Safrai is always on hand to answer queries about art in Israel, and also gives lectures at the exhibits. The 100-plus contributors to his exhibits include established names like Marc Chagall, Shraga Weil, Abraham Binder, Amram Ebgi, Shemuel Katz, Reuven Rubin, Raphael Abecassis, Slava Ilyayev, David Sharir and Tarkai, or lesser-known Israeli artists such as Michael Kerman and Alexander Klevan. Safrai aims to give his overseas viewers a comprehensive, illustrative look at the Holy Land, through the perspectives of some of its most creative citizenry.
In Detroit, Sacramento, Houston, Virginia, Massachusetts and, this past summer, at Congregation Beth Shalom in Pittsburgh, he does it all with vigor — and it’s not hard to see why.
A third-generation gallery owner, Safrai is a man driven to introduce and expose Americans to Israeli art, as well as art enthusiast himself.
The shows offer art pieces for sale and viewing, and Safrai also helps synagogues produce fundraising events.
“The exhibits provide a unique opportunity for Americans to get a glimpse of the exciting and expanding world of Israeli art, which can only be otherwise seen by traveling to Israel,” Safrai said in an interview with JNS.
According to wall texts at The Israel Museum in Jerusalem, old and new themes covering the last 100 years of Israeli art reflect a sweeping and diverse range of both style and worldview. The Israel Ministry of Tourism website says, “The art scene in Israel had its beginnings in the early part of the 20th century, when the rebirth of a Jewish state in the Land of Israel was beginning to take shape.”

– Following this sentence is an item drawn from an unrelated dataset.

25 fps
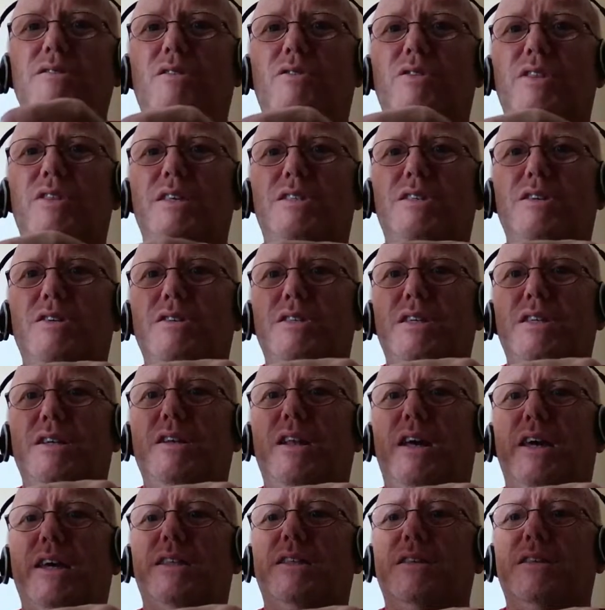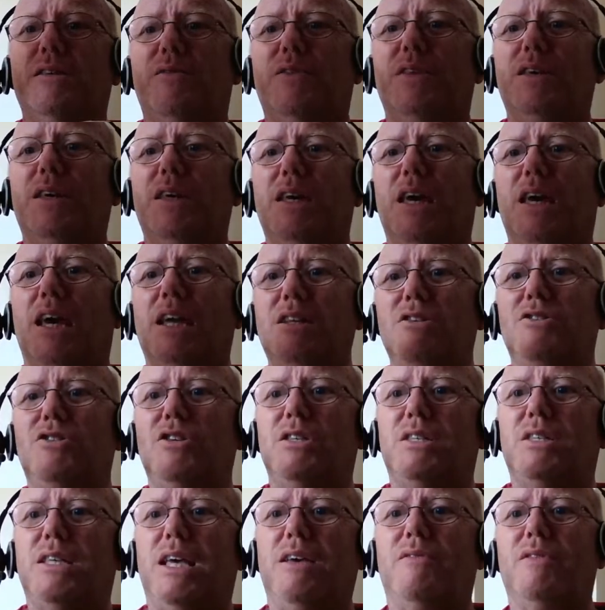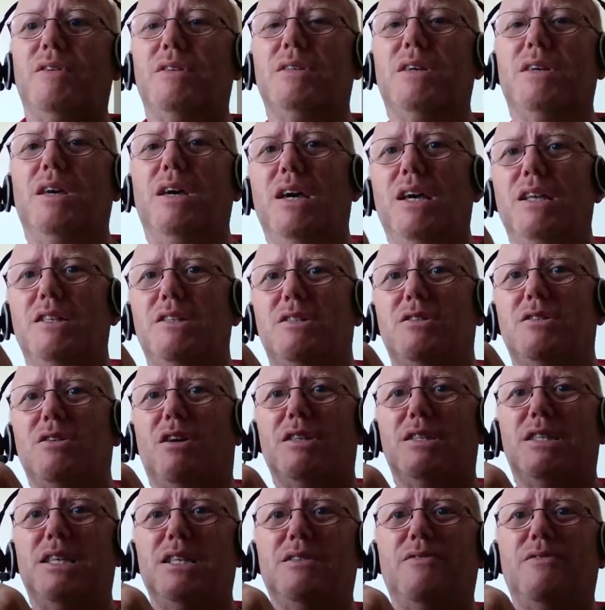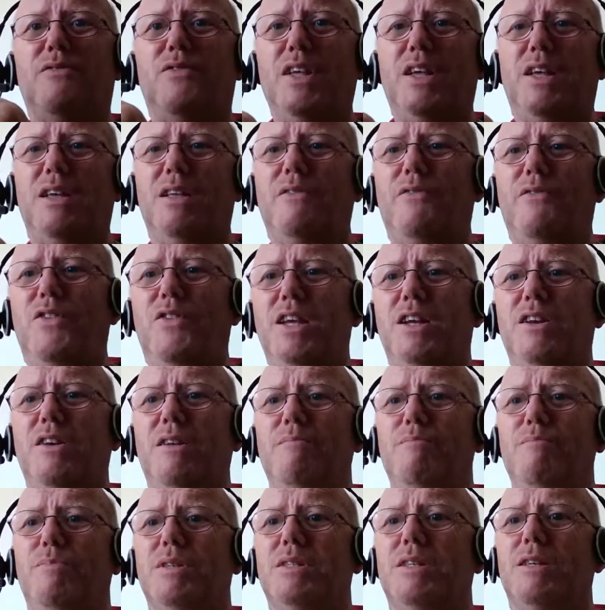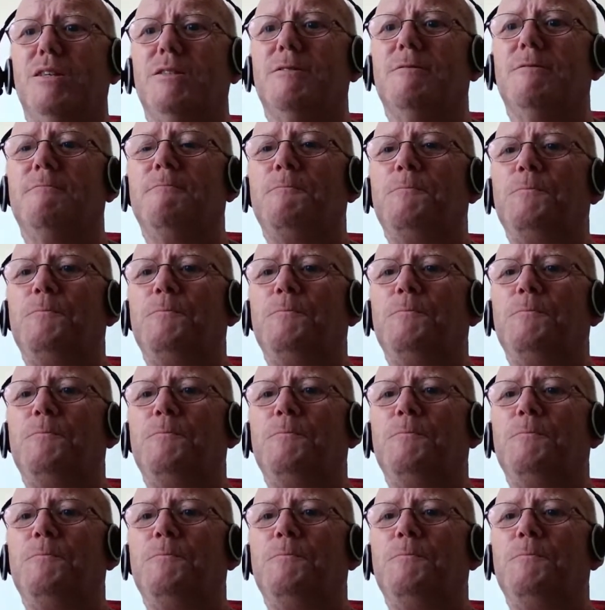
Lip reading: know, the certain light of the energy savers. It starts this flickering business.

Jerusalem’s Bezalel Academy of Art and Design, named for Bezalel Ben Uri, the first artist mentioned in the Bible and founded by sculptor Boris Schatz in 1906, originally produced Jewish and Biblical-themed art works. But as secular trends manifested, a “Rebels of Bezalel” movement began to focus on the landscape and residents of the area, with its members identifying themselves as “Hebrew” rather than “Jewish” artists. Their influence continues to this day, and Bezalel, now located on the Mount Scopus campus of Hebrew University, is currently the leading academy for art and design in Israel.
Safrai sees that the founding of Bezalel as a “rebirth of Jewish art in what would become Israel.”
The Safrai Art Gallery’s storied history long predates the establishment of Israel. In 1888, Safrai’s maternal grandfather, Mendel Harrison, moved to Israel from Weshbelov, Lithuania, where he was a rabbi. He manufactured mirrors in the old city of Jerusalem and then moved his family to New York, where he established a small art gallery that he operated for 37 years.
Following his retirement, the family returned to Israel, where Harrison’s son-in-law, Julius Bookbinder, became Asher Safrai and opened a gallery in the Nachlat Shiva quarter of Jerusalem. The gallery became popular with emigrants from Western Europe who had fled the Nazi threat, but retained an appreciation for the arts they had formerly enjoyed. After performing nightly guard duty in the Hagana, Safrai would open the gallery, which also held illegal weapons for the defense unit in its basement.
British Army officers and government officials oversaw the area before the War of Liberation, and frequented the fledgling gallery. In 1949, Asher’s son Dov, who had also served in the Hagana as well as the Israel Defense Forces as a lieutenant, inherited the management of the gallery, and brought in his wife, Shoshana. He began bringing exhibitions of Israeli art to the United States and Canada in 1958. Their son, Menachem, who was born in Jerusalem in 1963, went on to study art history at the Hebrew University of Jerusalem, and continues the legacy.